= Verónica Bolón-Canedo =

Spanish computer scientist

Verónica Bolón-Canedo (born 1984) is a Spanish computer scientist whose research concerns feature selection in machine learning, with applications including medical diagnosis, oil spill detection, and automated educational assessment. She is a professor at the University of A Coruña.

==Education and career==
Bolón-Canedo was born in Carballo in 1984. She studied computer science at the nearby University of A Coruña, earning a bachelor's degree in 2009, a master's degree in 2010, and completing her Ph.D. in 2014.

After postdoctoral research at the University of Manchester in the UK, she returned to the University of A Coruña as an assistant professor.
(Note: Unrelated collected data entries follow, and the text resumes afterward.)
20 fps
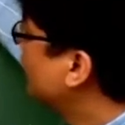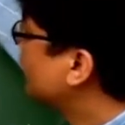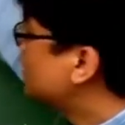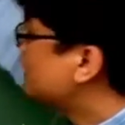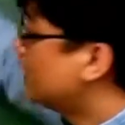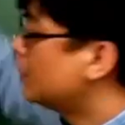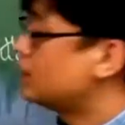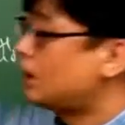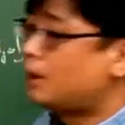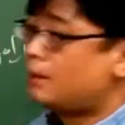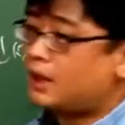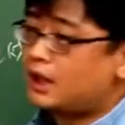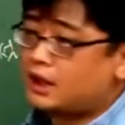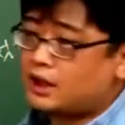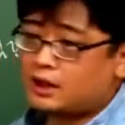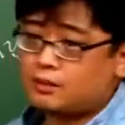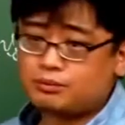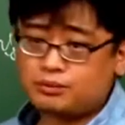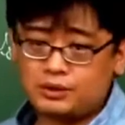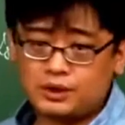
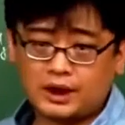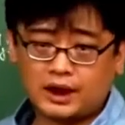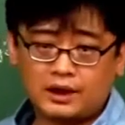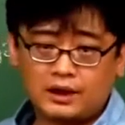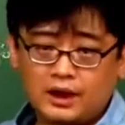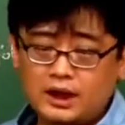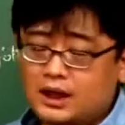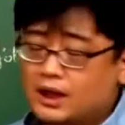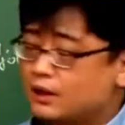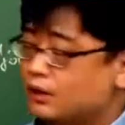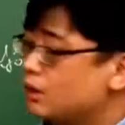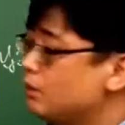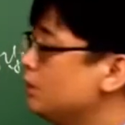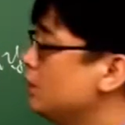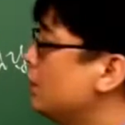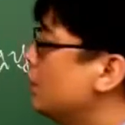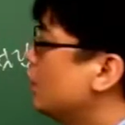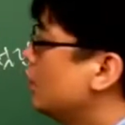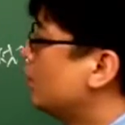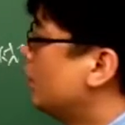상대방에게 불리해요. 그럼
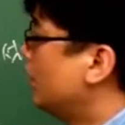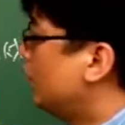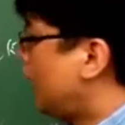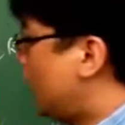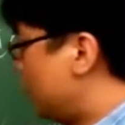이 경우에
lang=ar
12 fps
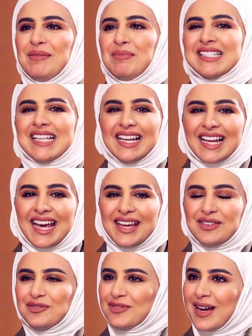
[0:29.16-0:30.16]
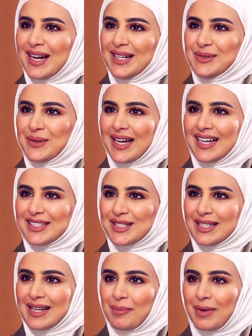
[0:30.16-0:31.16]
مساء الخير ام فهد وحياك
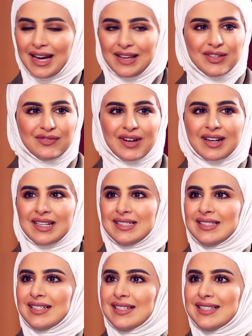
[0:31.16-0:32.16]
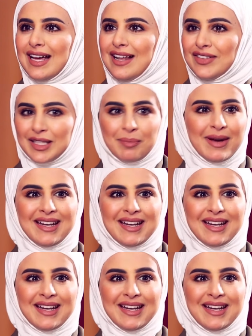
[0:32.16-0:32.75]
الله معي في فقره سالفه طبينا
She later became a full professor there, in the Department of Computer Science and Information Technologies.

==Books==
Bolón-Canedo is the author or editor of books including:
- Feature Selection for High-Dimensional Data (with Noelia Sánchez-Maroño and Amparo Alonso Betanzos, Springer, 2015)
- Recent Advances in Ensembles for Feature Selection (with Amparo Alonso Betanzos, Springer, 2018)
- Microarray Bioinformatics (edited with Amparo Alonso Betanzos, Springer, 2019)

==Recognition==
Bolón-Canedo was elected to the Young Academy of Spain in 2020.
She was elected as a corresponding member of the Spanish Royal Academy of Sciences in 2022.